The Train to Crazy Town
How to Ride Without Losing Your Mind
Five years ago, Ajeya Cotra memorably described Effective Altruist reasoning as a “train to crazy town”—with longtermists in particular staying on the train for longer than their nearterm-focused colleagues. It’s not a perfect metaphor, but what I suspect resonates for a lot of people is the sense that EA-style abstract reasoning can push you in directions you may not antecedently want to go (i.e., against your natural sympathies), and there’s something potentially alienating or even threatening about that.1
Earlier still, back in 2015, Scott Alexander wrote about the dilemma that either we shouldn’t care about non-human animals at all, or they should totally swamp every other moral concern. There’s no realistic chance that the correct moral weighting conveniently turns out to be that precise value needed to justify a balanced approach on first-order grounds. His response was to “safeword out” of that whole line of abstract reasoning for the sake of his sanity. I actually think that’s a pretty good response, but would like to try to give it a more principled backing—one that turns out to carry a surprising upshot: that moral theories may not be meant to guide us directly at all.
As a first step, I want to highlight how important it is that people feel free to not act on their beliefs. It might not sound ideal, but it’s a practical guardrail that’s essential for protecting unbiased inquiry. Teaching applied ethics, especially topics like charitable giving or eating meat, I find that undergraduate students engage in the most transparently motivated reasoning because they feel like they need to defend their current actions. My bet is that we’d make more moral progress as a society if people felt more comfortable saying, “Yeah, I don’t do as much as I should in this arena. It’s on my moral to-do list.” And then make sure your to-do list is sensibly prioritized. Your next step may then involve doing a lot more good than would be likely to happen if you were just stuck rationalizing your existing behavior, unwilling to even consider where it might improve, let alone prioritizing among the many such opportunities for moral improvement.
So: let your beliefs roam free, and if you don’t like where they end up, just don’t act upon it. That’s your prerogative. But I do think we should make serious efforts to be intellectually honest and try to figure out what’s true. And hopefully that’ll help us to identify significant marginal improvements that we can make for others at low personal cost.

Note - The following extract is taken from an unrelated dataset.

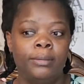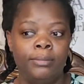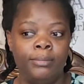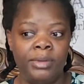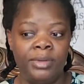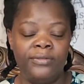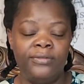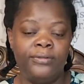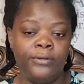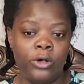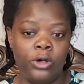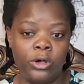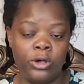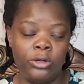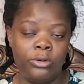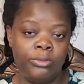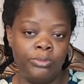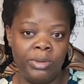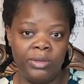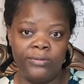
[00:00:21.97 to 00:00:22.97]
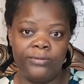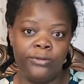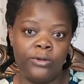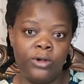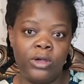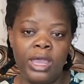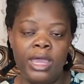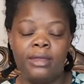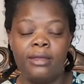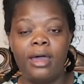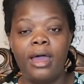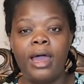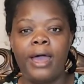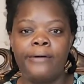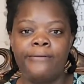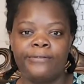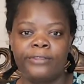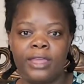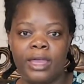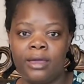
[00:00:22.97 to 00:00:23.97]
before and
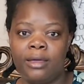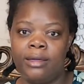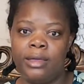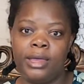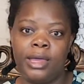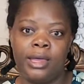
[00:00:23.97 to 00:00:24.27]
after.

Returning to the train of abstract reasoning, there are the two big worries:
(1) Swamping effects, leading to the neglect of current people’s interests
(2) Motivating fanatical or extremist behavior (neglecting downside risk)
My thesis is that both can be successfully addressed by suitable application of the distinction between ideal theory and imperfect practice — which you’ll notice we’ve already applied once in the discussion above. The remaining core challenge is to introduce suitable guardrails on how we put theory into practice that limit downside risk without symmetrically2 capping the upside of rational reflection.
Meet my foil. One prominent longtermist famously endorsed “double or nothing” existence gambles: he said he’d accept a 49% chance of destroying the world for a 51% chance of doubling it and all the value it contains. He later became even more notorious for gambling with customer deposits, riding the train all the way to federal prison.
As a moral philosopher, I’m interested in the question of when it’s helpful to be guided by abstract moral reasoning, and when we should be more cautious and conservative. If there’s one thing philosophers know, it’s that human minds often struggle to identify the flaw in a chain of superficially-plausible reasoning. If we were committed to accepting any conclusion whose argument we couldn’t logically refute, we would be easy dupes, at the mercy of anyone more analytically skilled than ourselves.
But if there’s a second thing we know, it’s that historically, unreflective deference to socially conventional common sense has enabled moral disasters—slavery, homophobia, factory farming. It would be an extraordinary coincidence if our generation were the first whose conventional wisdom was morally perfect. So we have two opposing failure modes to protect against—the easy dupe and the dogmatist—my question is how best to balance these risks.
I view Effective Altruism as basically “applied moral philosophy”. Whereas most social movements are pushing certain predefined interests or values, EA’s cause neutrality and concern for the abstract good makes it open to an unusually wide range of concrete goals. The usual first stop, combining cosmopolitan moral concern with a concern for real evidence of effectiveness, is I think widely recognized as an improvement over ordinary vibes-based giving. But people worry about taking the train of moral optimization any further. It’s one thing to prioritize the global poor over the local homeless. It’s quite another to prioritize shrimp or digital minds or speculative AI safety risks. And that’s before we even get to the worries about violent extremism.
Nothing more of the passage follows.